Contrairement à ce qu’avait compris le conseil des gouverneurs en 2003, le résultat de la révision de la stratégie a été réinterprété par la suite comme un changement de stratégie vers un objectif d’inflation à court terme. La déclaration d’intention de viser un taux d’inflation inférieur mais proche de 2 % à moyen terme est devenue un objectif ponctuel à court terme de 1,9 %. La BCE a donc procédé à un changement de paradigme. La « stratégie à deux piliers » ne joue plus qu’un rôle formel.
Comme dans le ciblage de l’inflation, l’écart du PIB par rapport à la tendance à long terme est un objectif intermédiaire pour le contrôle de l’inflation, la gestion économique à court terme est devenue un objectif intermédiaire de la politique monétaire par des moyens détournés. Depuis lors, la BCE est intervenue directement dans les politiques économiques nationales.

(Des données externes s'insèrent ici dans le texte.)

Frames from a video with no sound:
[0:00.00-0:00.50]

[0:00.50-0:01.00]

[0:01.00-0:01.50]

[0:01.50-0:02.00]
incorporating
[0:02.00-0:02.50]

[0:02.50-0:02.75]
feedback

Les moments de choc comme les crises financières rendent possibles des changements majeurs. Après que les fortes réductions de taux d’intérêt opérées par la BCE en réponse à l’éclatement de la bulle Internet au début du siècle aient favorisé les bulles immobilières, la hausse rapide des dépenses publiques et la consommation excessive dans certains États du sud de l’euro et en Irlande, le déclenchement de la crise financière et de la dette européenne en 2010 a ouvert la voie aux achats directs d’obligations d’État. Jusqu’alors, la politique monétaire de la BCE était basée sur des opérations de refinancement dans lesquelles la BCE ne détenait que des titres mis en pension par des banques commerciales pendant une période limitée.
En mai 2010, la majorité du Conseil des gouverneurs de la BCE a cédé aux pressions des dirigeants européens pour participer au sauvetage de la Grèce avec le nouveau programme des marchés des valeurs mobilières (SMP). Le tabou de l’interdiction des finances publiques monétaires a ainsi été brisé et l’indépendance de la BCE par rapport à l’influence politique a été mise à mal.

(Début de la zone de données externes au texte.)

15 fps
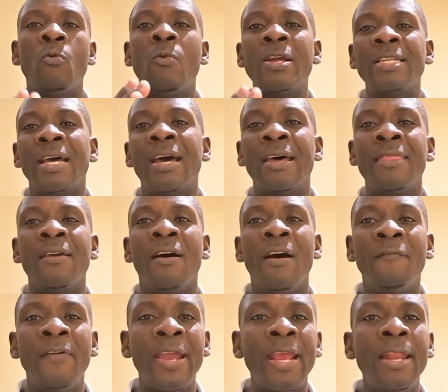what are the
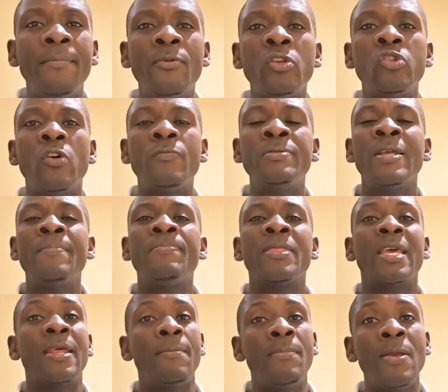available jobs
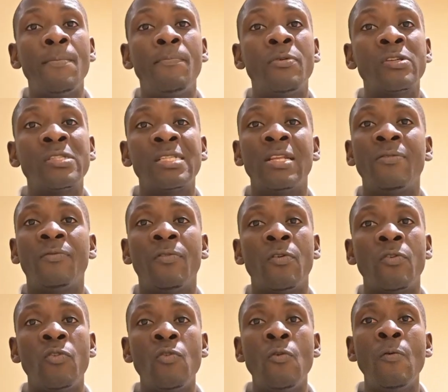that are being posted for
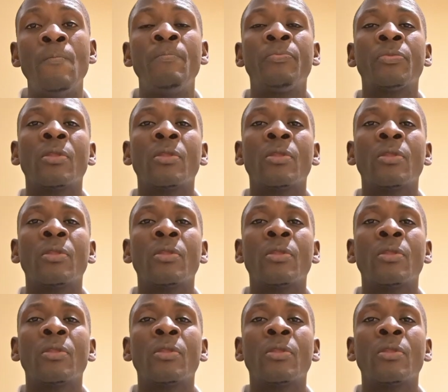you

Avec sa devise « Whatever it takes » et l’annonce d’un nouveau programme d’achat, le président de la BCE, Mario Draghi, a contenu des primes de risque très divergentes sur les obligations des pays du sud de l’euro au plus fort de la crise de la dette souveraine européenne en juillet 2012. Le SMP a été suivi en septembre 2012 par le Programme de transactions monétaires directes (OMT), une « promesse de sauvetage » conditionnée de la BCE aux pays ayant des problèmes avec l’euro.
Bien que le programme n’ait pas encore été activé, la BCE, en tant que « prêteur en dernier ressort » potentiel, n’a donc pas seulement assumé la garantie de solvabilité explicite et risquée pour les États de la zone euro. Elle a également pénétré profondément dans les attributions des politiques fiscales nationales qui auraient été responsables du sauvetage de l’euro.

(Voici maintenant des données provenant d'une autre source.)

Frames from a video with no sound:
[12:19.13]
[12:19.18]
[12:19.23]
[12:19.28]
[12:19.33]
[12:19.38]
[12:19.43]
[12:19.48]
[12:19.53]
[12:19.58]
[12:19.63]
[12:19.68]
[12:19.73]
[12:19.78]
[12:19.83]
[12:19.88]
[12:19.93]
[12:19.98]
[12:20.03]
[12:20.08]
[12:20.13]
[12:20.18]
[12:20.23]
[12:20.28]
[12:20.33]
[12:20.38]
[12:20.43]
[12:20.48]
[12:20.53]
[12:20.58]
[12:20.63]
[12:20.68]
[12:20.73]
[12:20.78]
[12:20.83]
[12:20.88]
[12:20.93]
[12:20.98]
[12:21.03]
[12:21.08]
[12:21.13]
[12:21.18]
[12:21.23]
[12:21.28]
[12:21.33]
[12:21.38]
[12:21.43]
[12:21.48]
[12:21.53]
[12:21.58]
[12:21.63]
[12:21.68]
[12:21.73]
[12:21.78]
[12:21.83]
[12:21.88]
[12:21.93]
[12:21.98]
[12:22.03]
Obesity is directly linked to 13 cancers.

En raison de prétendus dangers déflationnistes, les taux d’intérêt ont été abaissés en territoire négatif en 2014 et en mars 2015, dans une phase de bonne activité économique, un nouveau programme complet d’achat du secteur public (PSPP) a suivi. Cela a été décrit à plusieurs reprises comme « dans le cadre du mandat », car le taux d’inflation était bien inférieur à la barre des deux pour cent, mais la BCE voulait atteindre un taux d’inflation plus élevé à court terme, vers deux pour cent. Toutefois, ce faisant, elle a dissimulé les véritables intentions de ses actions, à savoir réduire les risques d’insolvabilité des États membres peu solides. En décembre 2018, l’Eurosystème avait acheté des obligations d’État pour une valeur d’environ 2 100 milliards d’euros.